Ingegneri del Glenn Research Centre di Cleveland, che fa capo alla NASA, hanno sviluppato circuiti elettrici in grado di resistere molto più a lungo alle condizioni estreme presenti sulla superficie di Venere; ciò permetterà la costruzione di sonde robotiche che potranno studiare meglio e più a fondo il criptico pianeta. Con una pressione 92 volte superiore a quella terreste e una temperatura che arriva a 462° centigradi, la superficie venusiana non solo è completamente inospitale per gli esseri umani, ma rende difficilissime anche le missioni di ricerca; basti pensare che il record di resistenza di un lander inviato sul pianeta, prima che ‘friggesse', è di appena due ore e sette minuti.

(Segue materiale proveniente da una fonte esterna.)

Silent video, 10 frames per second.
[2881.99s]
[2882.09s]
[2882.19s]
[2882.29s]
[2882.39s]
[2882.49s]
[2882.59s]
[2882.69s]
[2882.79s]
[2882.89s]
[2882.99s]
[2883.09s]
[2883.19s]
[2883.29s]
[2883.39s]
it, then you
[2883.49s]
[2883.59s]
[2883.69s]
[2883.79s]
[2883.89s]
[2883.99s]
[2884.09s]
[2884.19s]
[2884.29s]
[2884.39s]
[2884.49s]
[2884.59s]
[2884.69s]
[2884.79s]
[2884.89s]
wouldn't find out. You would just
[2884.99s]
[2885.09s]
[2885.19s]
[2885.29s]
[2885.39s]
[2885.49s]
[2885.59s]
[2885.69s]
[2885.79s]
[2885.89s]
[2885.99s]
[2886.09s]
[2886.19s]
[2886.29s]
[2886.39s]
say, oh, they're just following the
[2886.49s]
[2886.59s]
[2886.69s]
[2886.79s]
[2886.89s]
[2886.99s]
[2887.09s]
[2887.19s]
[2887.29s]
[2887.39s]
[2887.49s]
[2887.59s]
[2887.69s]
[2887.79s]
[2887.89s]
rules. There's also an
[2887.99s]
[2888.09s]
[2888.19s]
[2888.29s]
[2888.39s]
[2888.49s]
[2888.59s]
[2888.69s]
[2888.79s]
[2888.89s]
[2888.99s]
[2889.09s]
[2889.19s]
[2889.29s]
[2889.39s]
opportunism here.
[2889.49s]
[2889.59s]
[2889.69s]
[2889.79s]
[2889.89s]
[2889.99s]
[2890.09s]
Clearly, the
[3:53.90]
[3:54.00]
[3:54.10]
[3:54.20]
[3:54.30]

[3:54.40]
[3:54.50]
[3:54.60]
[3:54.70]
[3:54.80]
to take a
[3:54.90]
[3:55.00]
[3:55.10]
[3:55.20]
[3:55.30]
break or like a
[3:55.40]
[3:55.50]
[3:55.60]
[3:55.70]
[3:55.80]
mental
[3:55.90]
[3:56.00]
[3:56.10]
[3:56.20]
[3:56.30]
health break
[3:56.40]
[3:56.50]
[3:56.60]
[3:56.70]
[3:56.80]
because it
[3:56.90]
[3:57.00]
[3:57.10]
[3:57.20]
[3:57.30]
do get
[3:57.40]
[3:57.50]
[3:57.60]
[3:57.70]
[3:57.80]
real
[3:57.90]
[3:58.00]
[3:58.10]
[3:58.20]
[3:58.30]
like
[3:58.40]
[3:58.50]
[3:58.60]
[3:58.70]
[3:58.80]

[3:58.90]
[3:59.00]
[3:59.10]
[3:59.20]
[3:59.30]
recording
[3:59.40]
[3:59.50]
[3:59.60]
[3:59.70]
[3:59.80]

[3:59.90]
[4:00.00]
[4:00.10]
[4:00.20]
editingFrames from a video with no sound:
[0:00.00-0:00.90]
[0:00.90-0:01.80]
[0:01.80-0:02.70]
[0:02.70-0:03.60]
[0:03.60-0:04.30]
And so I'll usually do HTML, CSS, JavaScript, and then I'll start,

Fu raggiunto il primo marzo 1982 dalla sonda sovietica ‘Venera 13', che in base ai calcoli avrebbe dovuto resistere appena 32 minuti.

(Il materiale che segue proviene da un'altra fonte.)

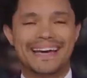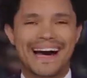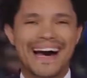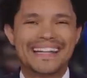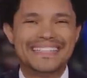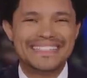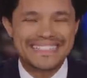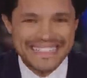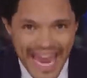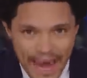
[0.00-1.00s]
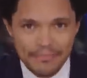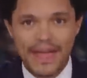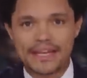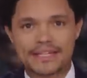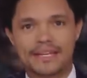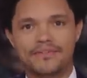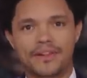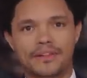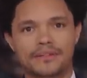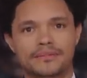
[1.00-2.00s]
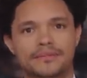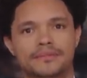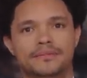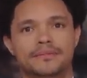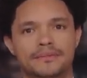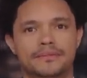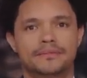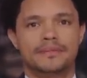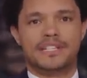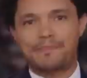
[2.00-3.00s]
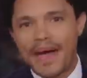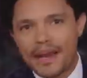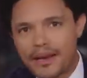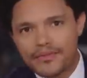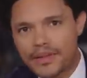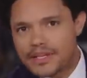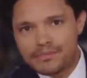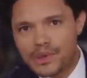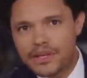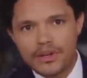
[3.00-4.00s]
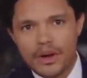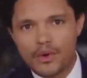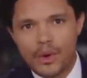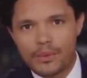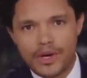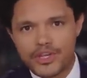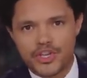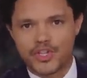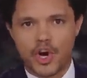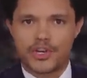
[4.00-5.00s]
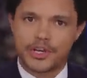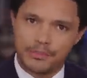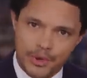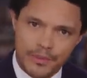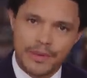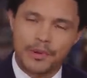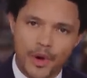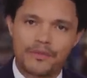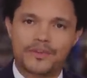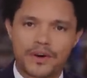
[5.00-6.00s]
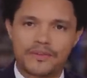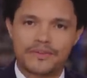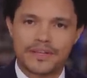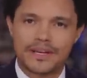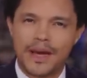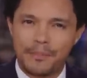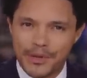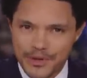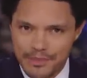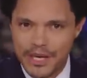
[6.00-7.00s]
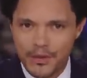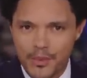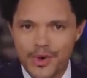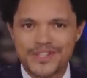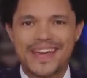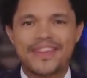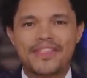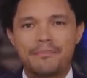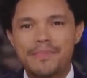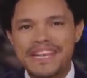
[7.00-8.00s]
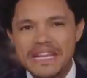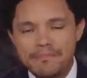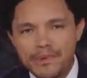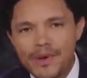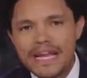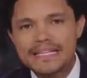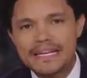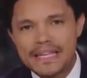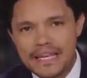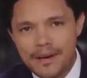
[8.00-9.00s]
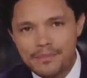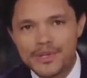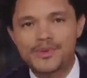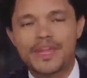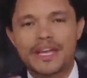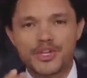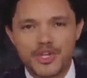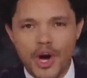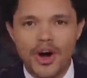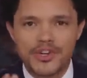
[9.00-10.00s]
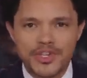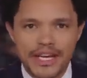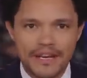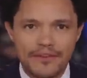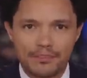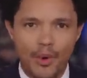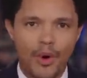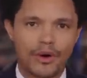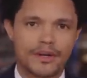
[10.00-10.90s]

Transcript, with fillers: God damn, that is evil. It's bad enough that these billion dollar corporations are charging poor people overdraft fees, but to make it worse, they're manipulating the numbers so they can charge even more.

A circa 35 anni da quella missione, gli scienziati hanno deciso che è giunto il momento di riprovarci ma con una tecnologia molto più avanzata e resistente. Dopo numerosi test, la scelta è ricaduta sul carburo di silicio o ‘carborundum', un composto la cui durezza elevatissima è a metà strada tra quella del corindone e del diamante. Benché presente in natura sotto forma di un rarissimo minerale chiamato miossanite, esso viene prodotto sinteticamente ed è perfetto per i chip che devono resistere a condizioni così stressanti. La corrosiva atmosfera di Venere, composta principalmente da anidride carbonica, ha una pressione paragonabile a quella che si sperimenta a 900 metri di profondità negli oceani.

Gli scienziati della NASA, coordinati dall'ingegnere elettronico Philip Neudeck, hanno testato i circuiti di carburo di silicio in una specie di forno chiamato Glenn Extreme Environments Rig (GEER), che simula le stesse, infernali condizioni presenti sul pianeta. I nuovi circuiti elettrici hanno resistito ben 521 ore, una durata circa cento volte superiore rispetto agli altri materiali testati negli ultimi anni. I dettagli del promettente studio sono stati pubblicati sulla rivista scientifica specializzata AIP Advances.